Engoli a seco o que ele dissera e balancei a cabeça em concordância, realmente, ele estava certo, mas o problema não era esse e eu só esperava conseguir manter o meu emprego no final de tudo isso.

— Eu vou te deixar em casa, amanhã eu tenho que estar no tribunal bem cedo. — Informou, passando o braço em volta do meu ombro depois de chamar o elevador. — Você vai ficar bem? — Perguntou, olhando para mim de cima, já que ele tinha uns bons vinte centímetros a mais que eu.

Ergui o meu olhar para ele e esbocei um sorriso sincero, afagando a minha cabeça no ombro dele.

*

Despedi do Samuca deixando um beijo em seus lábios e peguei a chave do apartamento dentro da bolsa. Suspirei ao abrir a porta, encontrando a comodidade da minha casa. As luzes estavam apagadas, o espaço vazio e silencioso. Avancei pelo cômodo e deslizei a ponta dos dedos pelo aparador do corredor, deixando as minhas chaves ali.

Acendi as luzes, abandonei os sapatos de bico fino no meio do caminho, e prendi os cabelos ao dar um nó alto nos fios escuros, e direcionei-me à geladeira, puxando o pote de sorvete de chocolate dela.

Um sentimento ruim de culpa e remorso começou a me preencher por dentro e tentando amenizar o sentimento, peguei uma colher tratei de enfiá-la cheia de sorvete na boca e me joguei, em seguida, no sofá, ligando a TV em seguida, dando play no filme “Quando nos conhecemos”.

No momento em que os créditos começaram a subir, levantei-me num pulo e direcionei-me para o banheiro. Nada da Fernanda aparecer. Isso porque já eram oito e meia.

Peguei o notebook e carreguei-o para a sala, precisava escrever para o meu blog pessoal “Mil e uma versões de mim” e quem sabe assim esfriasse a minha cabeça. Algumas palavras depois, os meus olhos começaram a pesar e a minha visão se tornou escura.
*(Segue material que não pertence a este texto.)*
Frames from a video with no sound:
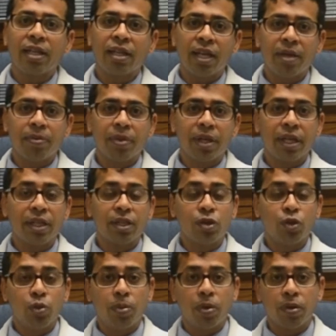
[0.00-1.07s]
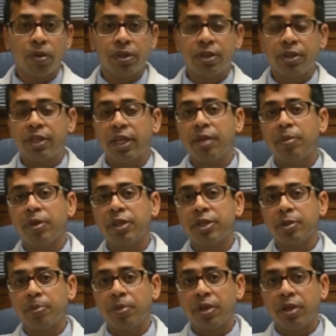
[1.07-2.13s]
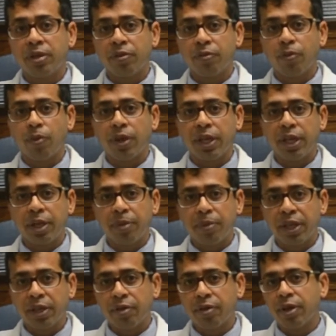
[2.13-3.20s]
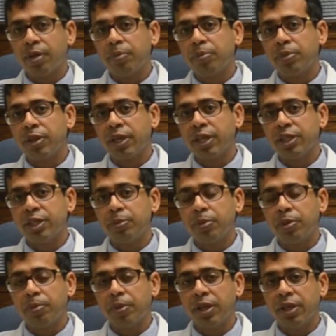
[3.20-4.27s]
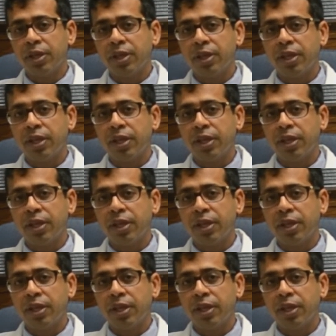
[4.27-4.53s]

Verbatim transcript: lab, they get two bolus 10 minutes apart of 180 microgram per kg per minute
— Nina... — Ouvi uma voz distante e familiar ecoar na minha cabeça.

A minha resposta não passou de um resmungo longo e arrastado.

— Nina... — dessa vez eu fui forçada a acordar, num pulo e assustada, arregalando e me sentando com pressa.
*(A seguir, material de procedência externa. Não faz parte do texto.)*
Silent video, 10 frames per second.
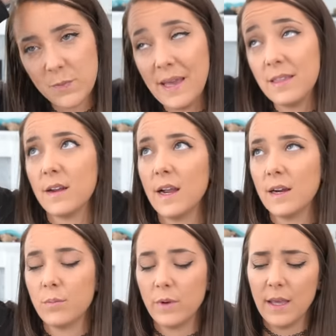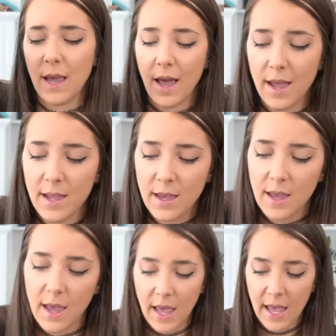spike their hair up really high,
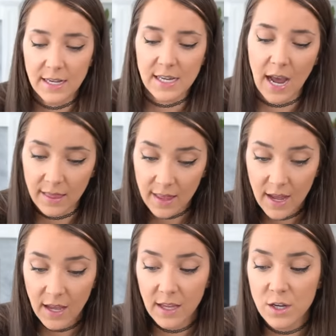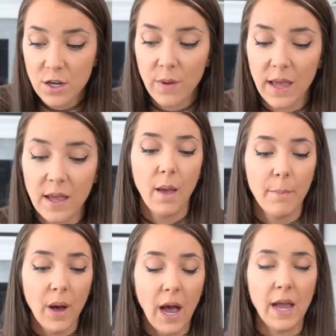and I think I can do it,
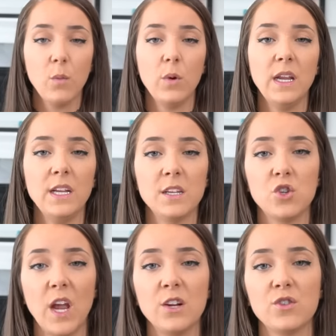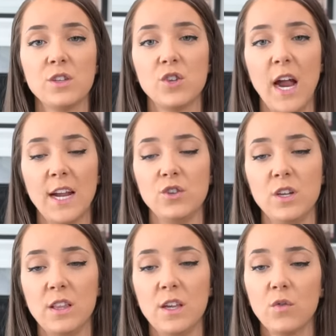but we need to change the
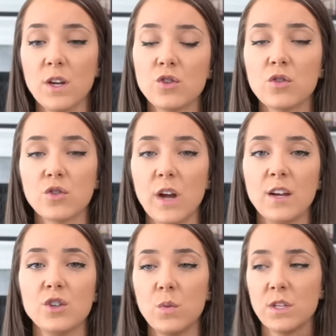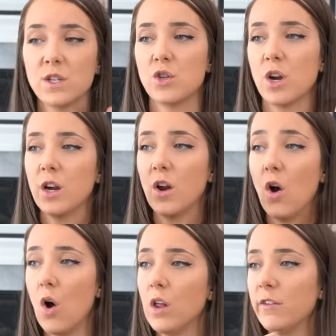strategy. The original strategy was to
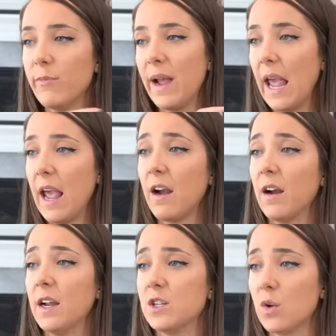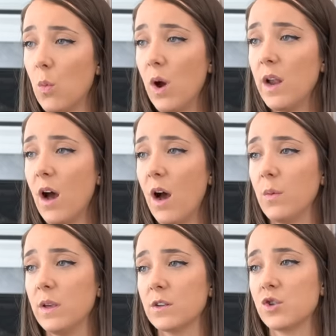turn all of my hair into one
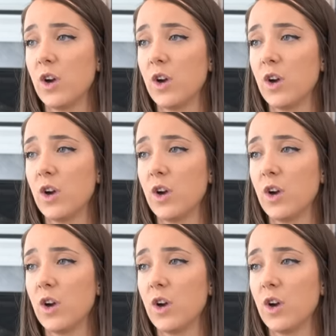Hot Wheels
— Eu fiz uma coisa... — A Fê comentou com a voz séria, já sentada do lado do sofá, segurando meus antebraços.

Eu balancei a cabeça, ainda em letargia devido ao sono e passei a mão pelo rosto, ajeitando os fios de cabelo que se bagunçaram durante o sono.

— Eu não sei como te dizer... — disse, se levantando do sofá, jogando a bolsa do ombro no chão.
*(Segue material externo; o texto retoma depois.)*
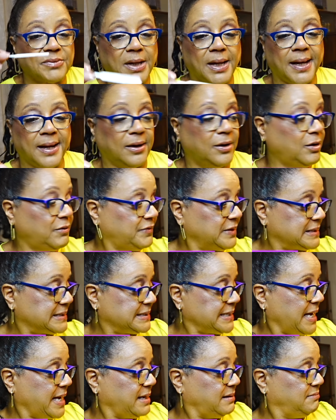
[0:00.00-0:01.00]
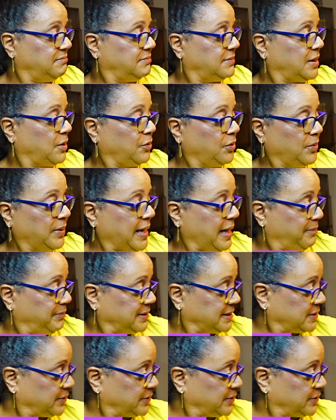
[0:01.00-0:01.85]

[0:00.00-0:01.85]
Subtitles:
I don't know if it's dead. Don't know what happened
— O que foi? Fê? — Perguntei, franzindo o cenho e analisando ao redor. — Que horas são? — Balbuciei, esticando os braços. Puxando o telefone.

Dez horas.

— Eu dormi com o Augusto... — Ela levou a mão à boca ao proferir a informação.

— Que Augusto? — Indaguei, levantando-me do sofá, ainda confusa.

A Fê zanzou de um lado para o outro na sala, fazendo a volta pela mesa de centro, parecendo confusa e aturdida.

— O advogado! — Exclamou, sentando-se no braço do sofá e os meus olhos de esbugalharam com a surpresa da notícia.